Leaving the pictures aside, repeat every line below exactly.

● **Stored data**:
+ + + +

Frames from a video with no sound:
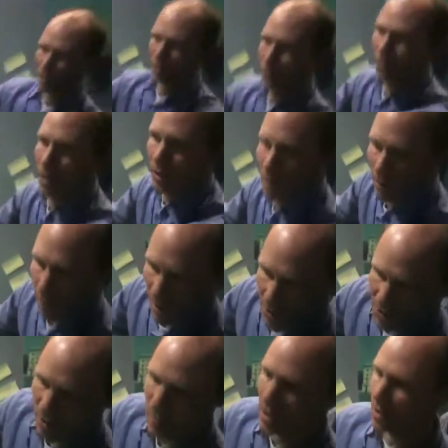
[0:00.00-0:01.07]
over here
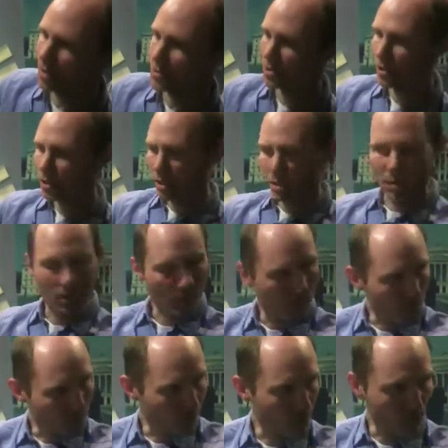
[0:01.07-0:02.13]
SMEs.
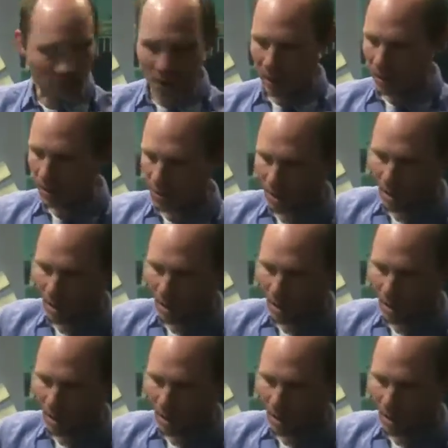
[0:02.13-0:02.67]
The problem is how to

+ + + +

● **Output below**:
Frames from a video with no sound:
[0:00.00-0:01.07]
over here
[0:01.07-0:02.13]
SMEs.
[0:02.13-0:02.67]
The problem is how to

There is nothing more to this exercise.